La chose fut incroyable, comme souvent : Sarkozy assène sa détermination sans jamais préciser à propos de quoi, si ce n'est de vagues objectifs. Dans l'assistance, personne ne moufte. On retient la forme, jamais le fonds.
"C’est clair, pas de ligne Maginot, pas de retour en arrière catastrophique et démagogique. On sait où on veut aller et on ira ensemble : agriculteurs, entrepreneurs, producteurs, travailleurs. C’est cela la nouvelle régulation que nous allons porter."Sarko confond loi et action
Troisième volet (après les mesures d'urgence, et les grands objectifs de la future régulation), les "réformes" nationales à travers une "loi de modernisation de l'agriculture". Faute d'agir, on communique et on légifère:
1. Sarkozy propose ainsi de définir le métier d'agriculteur (sic !): "Il nous faut donc une définition rénovée du métier d’agriculteur en tant qu’entrepreneur responsable, et cette définition du métier d’agriculteur sera au cœur de la loi de modernisation de notre agriculture". Tout ça pour définir des "contrats de filières", par accords interprofessionnels ou décrets, pour contractualiser la relation entre les agriculteurs et leurs clients.

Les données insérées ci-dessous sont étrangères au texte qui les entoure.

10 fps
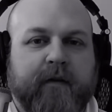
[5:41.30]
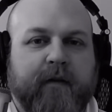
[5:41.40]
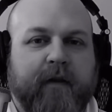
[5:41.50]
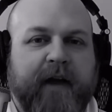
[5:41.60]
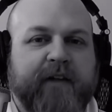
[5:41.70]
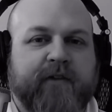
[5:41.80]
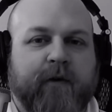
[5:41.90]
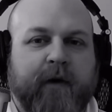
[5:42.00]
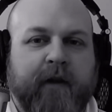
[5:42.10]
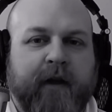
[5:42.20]
that
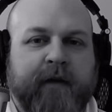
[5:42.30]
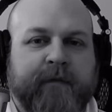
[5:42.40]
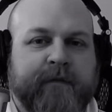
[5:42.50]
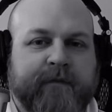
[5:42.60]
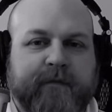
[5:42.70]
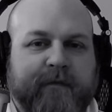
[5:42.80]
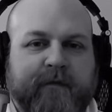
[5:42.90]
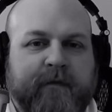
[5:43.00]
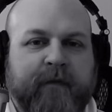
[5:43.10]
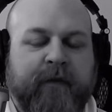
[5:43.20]
storyline,
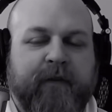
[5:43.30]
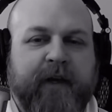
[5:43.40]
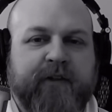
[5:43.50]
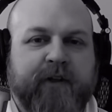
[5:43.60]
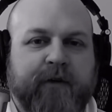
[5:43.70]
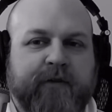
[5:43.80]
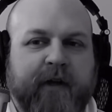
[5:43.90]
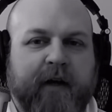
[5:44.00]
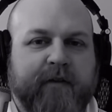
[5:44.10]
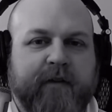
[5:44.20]
they chose
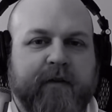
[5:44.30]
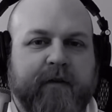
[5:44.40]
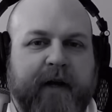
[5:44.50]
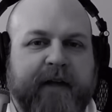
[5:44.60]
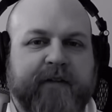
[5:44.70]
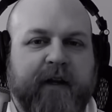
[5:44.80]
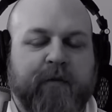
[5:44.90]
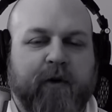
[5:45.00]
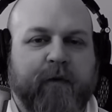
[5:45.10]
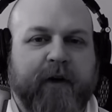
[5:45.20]
not to ask any
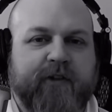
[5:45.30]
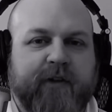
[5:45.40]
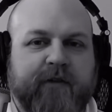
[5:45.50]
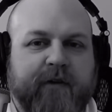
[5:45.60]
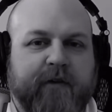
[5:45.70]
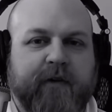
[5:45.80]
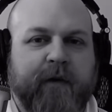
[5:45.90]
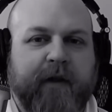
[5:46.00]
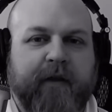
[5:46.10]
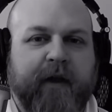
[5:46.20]
more questions or do
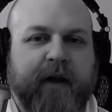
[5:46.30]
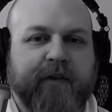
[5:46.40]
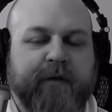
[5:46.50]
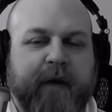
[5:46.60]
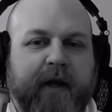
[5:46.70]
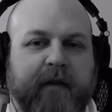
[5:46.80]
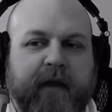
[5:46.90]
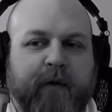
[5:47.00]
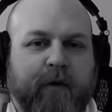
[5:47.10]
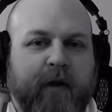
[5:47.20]
anything else about it.
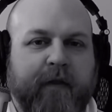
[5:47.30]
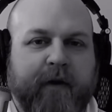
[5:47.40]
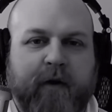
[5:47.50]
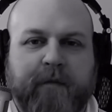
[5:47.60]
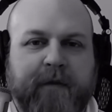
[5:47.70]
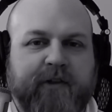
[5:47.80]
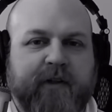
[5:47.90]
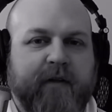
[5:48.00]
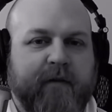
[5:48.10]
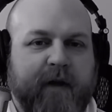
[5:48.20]
They were on their own
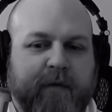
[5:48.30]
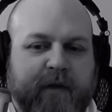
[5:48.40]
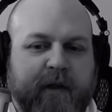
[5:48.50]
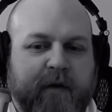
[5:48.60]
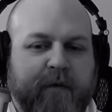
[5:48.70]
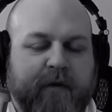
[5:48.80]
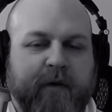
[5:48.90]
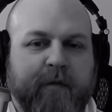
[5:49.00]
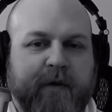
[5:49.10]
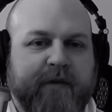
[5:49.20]
mission. They were dealing with their
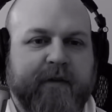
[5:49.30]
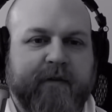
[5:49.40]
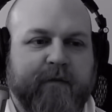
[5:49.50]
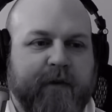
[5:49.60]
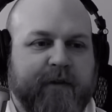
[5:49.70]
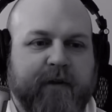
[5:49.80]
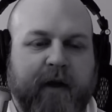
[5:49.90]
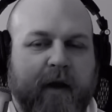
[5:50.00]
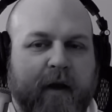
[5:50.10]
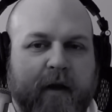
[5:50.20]
own business, which,
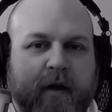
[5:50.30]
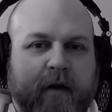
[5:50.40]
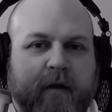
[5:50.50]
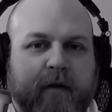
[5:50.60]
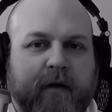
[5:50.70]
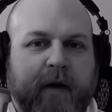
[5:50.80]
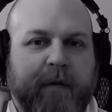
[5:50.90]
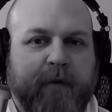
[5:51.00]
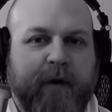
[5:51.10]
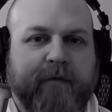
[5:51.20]
I
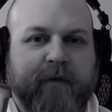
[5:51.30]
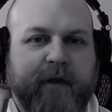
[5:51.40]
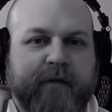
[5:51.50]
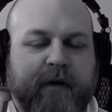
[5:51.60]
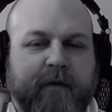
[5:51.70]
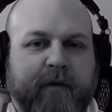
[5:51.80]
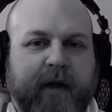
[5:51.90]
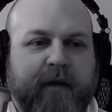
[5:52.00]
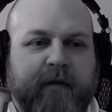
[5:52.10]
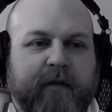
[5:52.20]
mean, rightfully so.
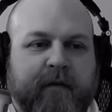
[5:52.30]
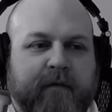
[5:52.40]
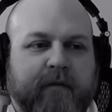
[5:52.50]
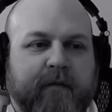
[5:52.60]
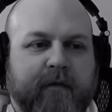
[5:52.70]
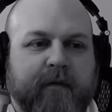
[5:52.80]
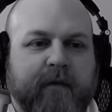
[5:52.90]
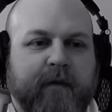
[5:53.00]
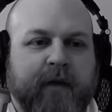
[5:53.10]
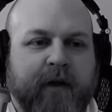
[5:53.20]

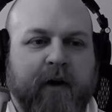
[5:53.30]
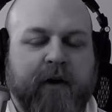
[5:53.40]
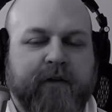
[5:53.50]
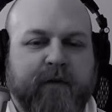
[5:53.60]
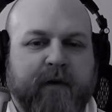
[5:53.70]
The guards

2. Autre effet de communication, sur l'un des sujets les plus chauds du moment: la transparence des prix, du producteur au consommateur final. Le monde agricole attend une intervention de l'Etat. Ce dernier se défausse. Et Sarkozy aussi: il ne promet aucun mécanisme de régulation, sur un sujet pourtant à portée de main. Simplement, "Nous allons donc renforcer considérablement l’observatoire des prix et des marges dans le secteur agricole par la loi de modernisation de notre agriculture".

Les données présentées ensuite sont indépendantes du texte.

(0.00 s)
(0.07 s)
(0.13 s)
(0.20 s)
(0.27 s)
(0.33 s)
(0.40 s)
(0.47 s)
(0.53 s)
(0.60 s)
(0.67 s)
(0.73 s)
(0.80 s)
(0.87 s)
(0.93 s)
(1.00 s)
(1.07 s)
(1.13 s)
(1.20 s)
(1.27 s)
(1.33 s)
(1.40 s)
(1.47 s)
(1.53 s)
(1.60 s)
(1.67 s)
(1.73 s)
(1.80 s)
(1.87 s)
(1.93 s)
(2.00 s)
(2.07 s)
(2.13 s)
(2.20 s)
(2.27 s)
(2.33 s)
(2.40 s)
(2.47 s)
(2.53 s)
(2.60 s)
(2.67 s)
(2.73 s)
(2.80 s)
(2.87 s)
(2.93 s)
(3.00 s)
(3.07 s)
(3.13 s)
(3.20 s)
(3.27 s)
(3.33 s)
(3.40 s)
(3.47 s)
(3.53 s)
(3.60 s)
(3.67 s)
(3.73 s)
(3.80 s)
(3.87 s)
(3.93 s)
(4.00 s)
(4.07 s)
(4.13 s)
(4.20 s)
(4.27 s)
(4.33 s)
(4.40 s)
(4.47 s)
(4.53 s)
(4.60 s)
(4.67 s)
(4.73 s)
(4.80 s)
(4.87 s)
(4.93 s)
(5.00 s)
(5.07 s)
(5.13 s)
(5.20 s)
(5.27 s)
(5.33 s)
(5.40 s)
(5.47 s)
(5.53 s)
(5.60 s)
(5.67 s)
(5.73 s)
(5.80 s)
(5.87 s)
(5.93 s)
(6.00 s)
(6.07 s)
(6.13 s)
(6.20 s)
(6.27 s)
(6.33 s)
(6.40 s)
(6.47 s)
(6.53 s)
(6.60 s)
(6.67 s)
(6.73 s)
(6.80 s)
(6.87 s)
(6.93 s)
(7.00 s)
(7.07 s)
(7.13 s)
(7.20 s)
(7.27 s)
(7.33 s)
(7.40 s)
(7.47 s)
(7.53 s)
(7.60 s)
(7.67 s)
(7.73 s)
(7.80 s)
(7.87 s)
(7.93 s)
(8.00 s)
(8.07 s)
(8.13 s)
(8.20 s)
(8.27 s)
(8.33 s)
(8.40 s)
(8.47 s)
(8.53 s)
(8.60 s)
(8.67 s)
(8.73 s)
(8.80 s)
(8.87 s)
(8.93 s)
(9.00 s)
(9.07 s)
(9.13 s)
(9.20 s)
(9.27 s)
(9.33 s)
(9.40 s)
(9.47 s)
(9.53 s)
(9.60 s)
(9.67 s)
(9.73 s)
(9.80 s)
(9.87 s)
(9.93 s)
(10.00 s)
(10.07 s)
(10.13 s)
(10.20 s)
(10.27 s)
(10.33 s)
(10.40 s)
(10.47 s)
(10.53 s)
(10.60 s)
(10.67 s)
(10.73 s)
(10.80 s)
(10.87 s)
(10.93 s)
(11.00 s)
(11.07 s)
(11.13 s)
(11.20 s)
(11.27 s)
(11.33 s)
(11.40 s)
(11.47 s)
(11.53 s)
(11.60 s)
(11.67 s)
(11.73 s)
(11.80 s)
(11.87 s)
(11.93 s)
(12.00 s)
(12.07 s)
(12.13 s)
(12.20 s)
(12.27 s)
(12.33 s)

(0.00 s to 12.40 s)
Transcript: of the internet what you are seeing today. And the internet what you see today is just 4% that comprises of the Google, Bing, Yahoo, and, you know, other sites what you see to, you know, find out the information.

3. Sarkoz promet aussi une simplification et une mise en cohérence des "règles existantes en matière environnementale et sanitaire aux niveaux national et européen" ; ça ne mancge pas de pain, et ça fait plaisir.
De cette dernière partie, les employeurs agricoles ne retiendront qu'une chose : ils seront exonérés de charges patronales pour l'embauche de travailleurs saisonniers (coût 170 millions d'euros par an).
La France a un lien charnel avec son agriculture, j’ose le mot : avec sa terre. Le mot "terre" a une signification française et j'ai été élu pour défendre l'identité nationale française.Ces quelques mots de conclusions révèlent la farce.
Une manoeuvre électorale, comme hier avec Eric Besson et son débat sur l'identité française.